Solution

Prove that if $a$, $b$, $c$ is a primitive Pythagorean triple, $a$ and $b$ can't both be even.


We can use an indirect argument here.

Assume that both $a$ and $b$ are even. Then, for some integers $n_1$ and $n_2$, we must have $a=2n_1$ and $b=2n_2$.

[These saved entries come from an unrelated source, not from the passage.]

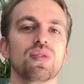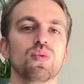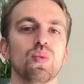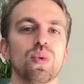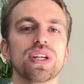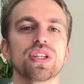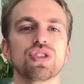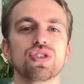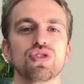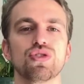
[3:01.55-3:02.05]

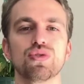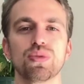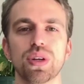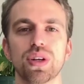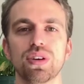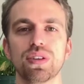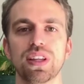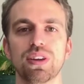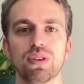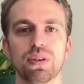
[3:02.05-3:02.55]
which
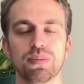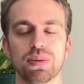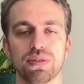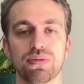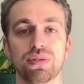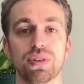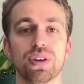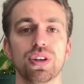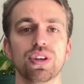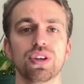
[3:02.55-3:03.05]
drill they would
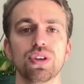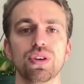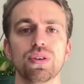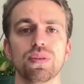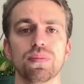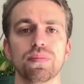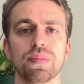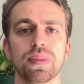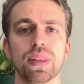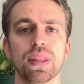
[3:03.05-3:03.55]
prefer to do.
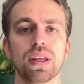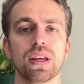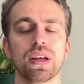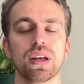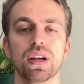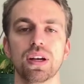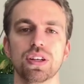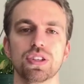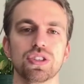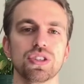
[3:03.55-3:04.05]

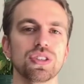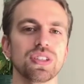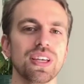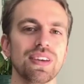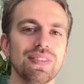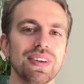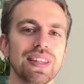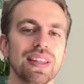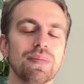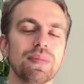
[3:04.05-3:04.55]
Just
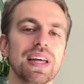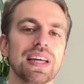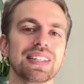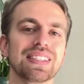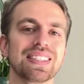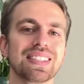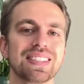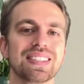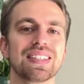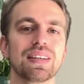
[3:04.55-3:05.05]
giving them that
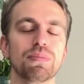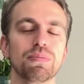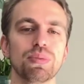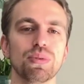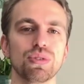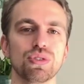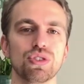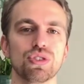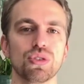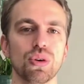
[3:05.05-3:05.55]

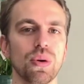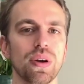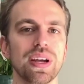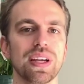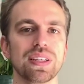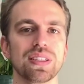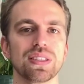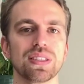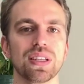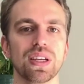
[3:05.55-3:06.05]
simple
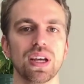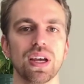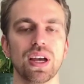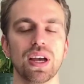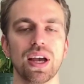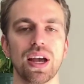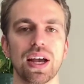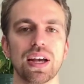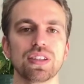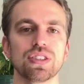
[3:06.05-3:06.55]
choice
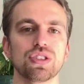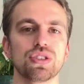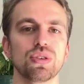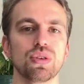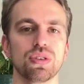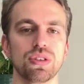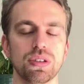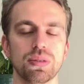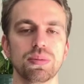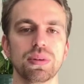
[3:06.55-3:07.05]
has
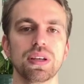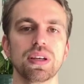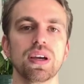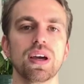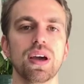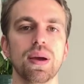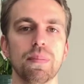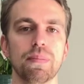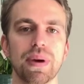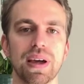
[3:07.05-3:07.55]
shown to be
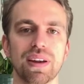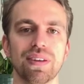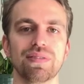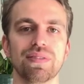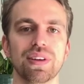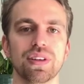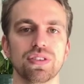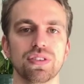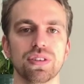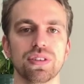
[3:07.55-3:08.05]

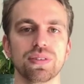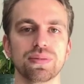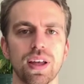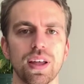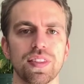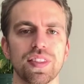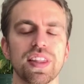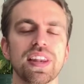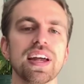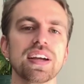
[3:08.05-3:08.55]
beneficial.
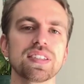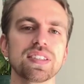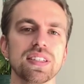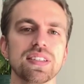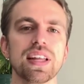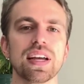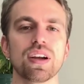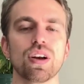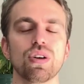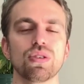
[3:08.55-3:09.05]
The next thing
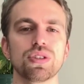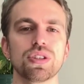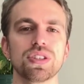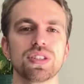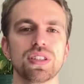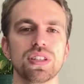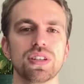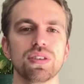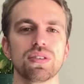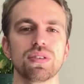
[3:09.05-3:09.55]
that coaches
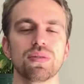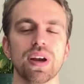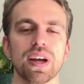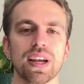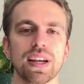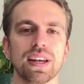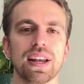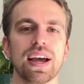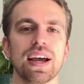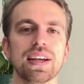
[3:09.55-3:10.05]
need to
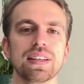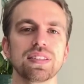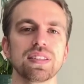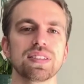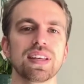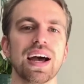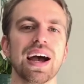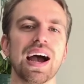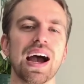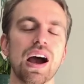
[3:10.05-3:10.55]
recognize is
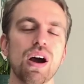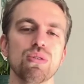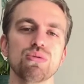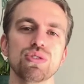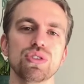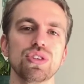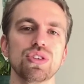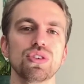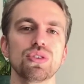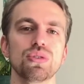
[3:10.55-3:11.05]
how
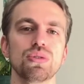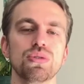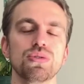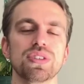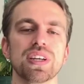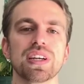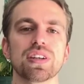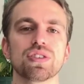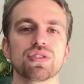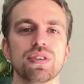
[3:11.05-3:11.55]
to use
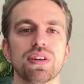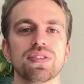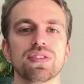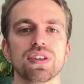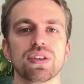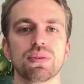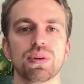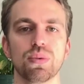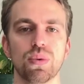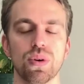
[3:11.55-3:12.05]

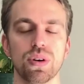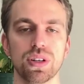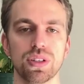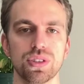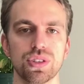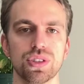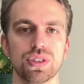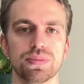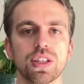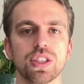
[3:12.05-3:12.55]
extrinsic
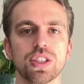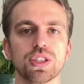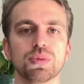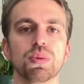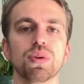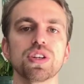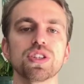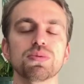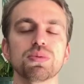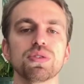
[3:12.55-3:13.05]
rewards.
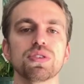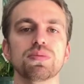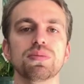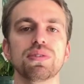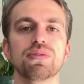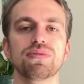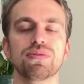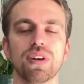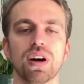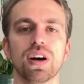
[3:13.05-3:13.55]
Sport is supposed to be
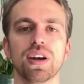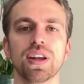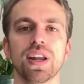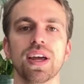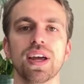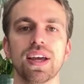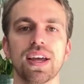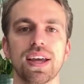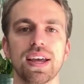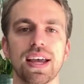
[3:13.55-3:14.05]
fun,
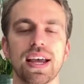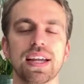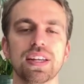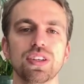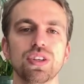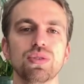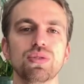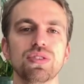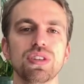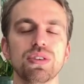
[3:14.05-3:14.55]
and
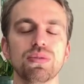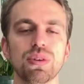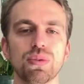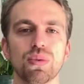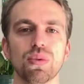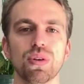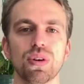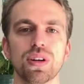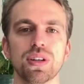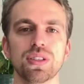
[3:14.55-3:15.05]
using
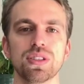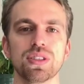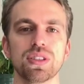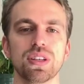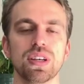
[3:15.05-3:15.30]
rewards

Now consider whether $c^2$ can be even or odd: $$
\begin{align}c^2 &= a^2 + b^2 \\
&= (2n_1)^2 + (2n_2)^2 \\
&= 4n_1^2 + 4n_2^2 \\
&= 2(2n_1^2 + 2n_2^2) \\
&= 2n_3 \textrm{ for some integer $n_3$.}
\end{align}$$

So $c^2$ must be even. Consequently, $c$ itself must be even. (Clearly, $c$ can't be odd, as the square of an odd number is odd.) Notice, we now have $a$, $b$, and $c$ are all even, and hence, all divisible by $2$.

Recall, however, a "primitive" Pythagorean triple can't have any common divisors (other than 1). So we have a contradiction! Thus, we reject our original assumption that $a$ and $b$ are even. The opposite must instead be true: $a$ and $b$ can't both be even.